Building a Whitespace Tokenizer in Rust: A Step-by-Step Guide

·

4 min read

Building a Whitespace Tokenizer in Rust: A Step-by-Step Guide

For those in a hurry, here's a quick code snippet for a whitespace tokenizer in Rust:

// file: whitespace_tokenizer.rs
use std::env;
use std::process;
use std::fs::File;
use std::io::BufReader;
use std::io::Read;

fn main() {
    let args: Vec<String> = env::args().collect();
    if args.len() != 2 {
        println!("Usage: {:?} file_name.txt", args[0]);
        process::exit(1);
    }

    // Access file
    let file_name: String = args[1].clone();
    let f: File = match File::open(file_name) {
        Ok(file) => file,
        Err(err) => {
            println!("Err: opening file: {:?}", err);
            process::exit(1);
        },
    };

    // Extract token that separated by whitespace from file
    let reader: BufReader<File> = BufReader::new(f);
    const MAX_BYTES: usize = 256;
    let mut bytes: Vec<u8> = Vec::with_capacity(MAX_BYTES);
    for res_byte in reader.bytes() {
        let byte: u8 = match res_byte {
            Ok(b) => b,
            Err(err) => {
                println!("Err: read bytes: {:?}", err);
                process::exit(1);
            },
        };

        // UTF-8 range
        // 0 - 127 => single-byte character
        // 128 - 191 => Continuation bytes
        // 194 - 244 => leading bytes
        // 192,193,245-255 => invalid utf-8
        match byte {
            // Handle single-byte character
            byte if (byte <= 127) => {
                let c: char = byte as char;
                if !c.is_whitespace() {
                    if bytes.len() == MAX_BYTES {
                        bytes.reserve(MAX_BYTES);
                    };
                    bytes.push(byte);
                } else {
                    // skip if bytes is empty
                    if bytes.len() == 0 { continue; };
                    let token: String;
                    token = match String::from_utf8(bytes.clone()) {
                        Ok(s) => s,
                        Err(err) => {
                            println!("Err: convert bytes to String: {:?}",
                                err);
                            bytes.clear();
                            continue;
                        },
                    };

                    println!("token: {:?}", token);
                    bytes.clear();
                }
            }
            // Just push the leading and continuation bytes to bytes buffer
            _ => {
                bytes.push(byte);
            }
        }
    }
}
💡
Gist version available here

Read on for detailed explanations and how to compile and use this program.

Understanding the Problem

When dealing with UTF-8 encoded files in Rust, it's important to understand that some characters are represented by multiple bytes. For example, the character Å is composed of two bytes 195 133. Mistaking a multi-byte character for a whitespace can lead to incorrect tokenization.

Useful UTF-8 Byte-Ranges

Here's a handy reference for UTF-8 byte-ranges:

// 0 - 127 => Single-byte character
// 128 - 191 => Continuation bytes
// 194 - 244 => Leading bytes
// 192,193,245-255 => Invalid utf-8

Only split the token if the whitespace is a single-byte character.
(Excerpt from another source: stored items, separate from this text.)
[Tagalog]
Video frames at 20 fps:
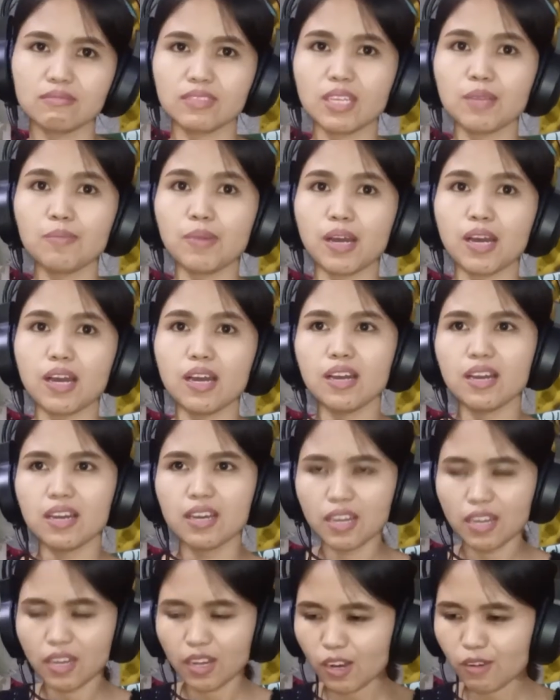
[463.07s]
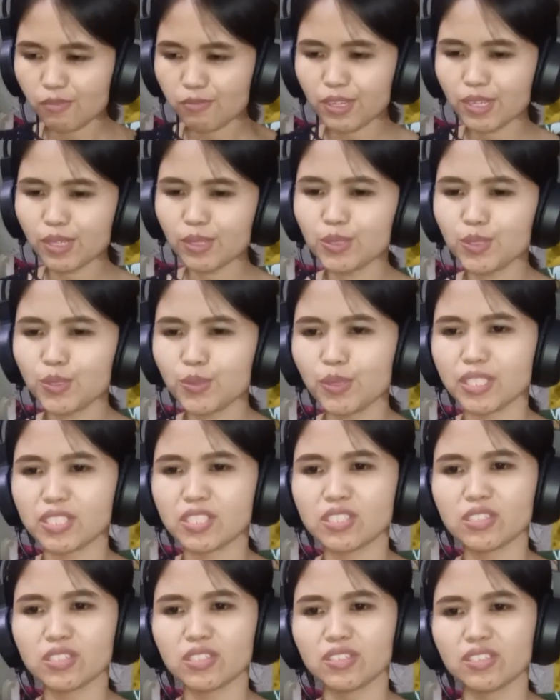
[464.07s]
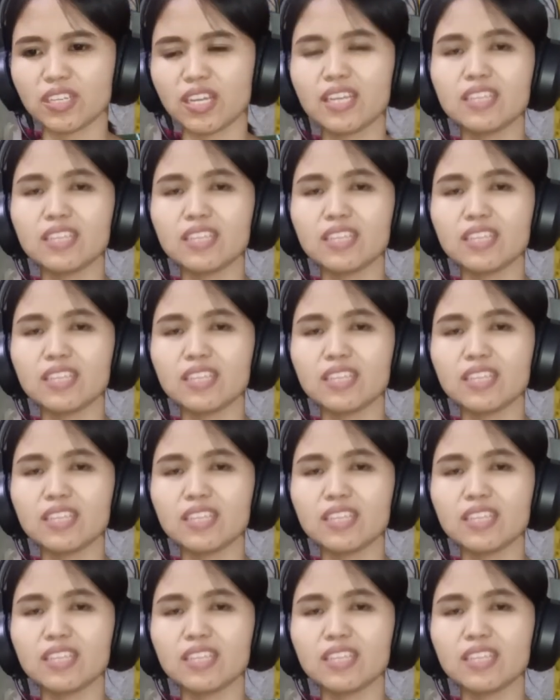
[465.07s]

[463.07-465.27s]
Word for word: Di ba? overload question.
Building the Whitespace Tokenizer

Here's a detailed look at the whitespace tokenizer in Rust:

// file: whitespace_tokenizer.rs
// file: whitespace_tokenizer.rs
use std::env;
use std::process;
use std::fs::File;
use std::io::BufReader;
use std::io::Read;

fn main() {
    let args: Vec<String> = env::args().collect();
    if args.len() != 2 {
        println!("Usage: {:?} file_name.txt", args[0]);
        process::exit(1);
    }

    // Access file
    let file_name: String = args[1].clone();
    let f: File = match File::open(file_name) {
        Ok(file) => file,
        Err(err) => {
            println!("Err: opening file: {:?}", err);
            process::exit(1);
        },
    };

    // Extract token that separated by whitespace from file
    let reader: BufReader<File> = BufReader::new(f);
    const MAX_BYTES: usize = 256;
    let mut bytes: Vec<u8> = Vec::with_capacity(MAX_BYTES);
    for res_byte in reader.bytes() {
        let byte: u8 = match res_byte {
            Ok(b) => b,
            Err(err) => {
                println!("Err: read bytes: {:?}", err);
                process::exit(1);
            },
        };

        // UTF-8 range
        // 0 - 127 => single-byte character
        // 128 - 191 => Continuation bytes
        // 194 - 244 => leading bytes
        // 192,193,245-255 => invalid utf-8
        match byte {
            // Handle single-byte character
            byte if (byte <= 127) => {
                let c: char = byte as char;
                if !c.is_whitespace() {
                    if bytes.len() == MAX_BYTES {
                        bytes.reserve(MAX_BYTES);
                    };
                    bytes.push(byte);
                } else {
                    // skip if bytes is empty
                    if bytes.len() == 0 { continue; };
                    let token: String;
                    token = match String::from_utf8(bytes.clone()) {
                        Ok(s) => s,
                        Err(err) => {
                            println!("Err: convert bytes to String: {:?}",
                                err);
                            bytes.clear();
                            continue;
                        },
                    };

                    println!("token: {:?}", token);
                    bytes.clear();
                }
            }
            // Just push the leading and continuation bytes to bytes buffer
            _ => {
                bytes.push(byte);
            }
        }
    }
}

This program reads a file, processes its bytes, and identifies tokens separated by whitespace, considering UTF-8 encoding.

Compiling and Testing

  1. Compile the Code:

     rustc whitespace_tokenizer.rs
    
  2. Run the Tokenizer:

     ./whitespace_tokenizer file_name.txt
    

Conclusion

Congratulations! You now have a Rust program that can tokenize text based on whitespace while handling UTF-8 encoding with care. Happy coding and exploring the world of text processing in Rust!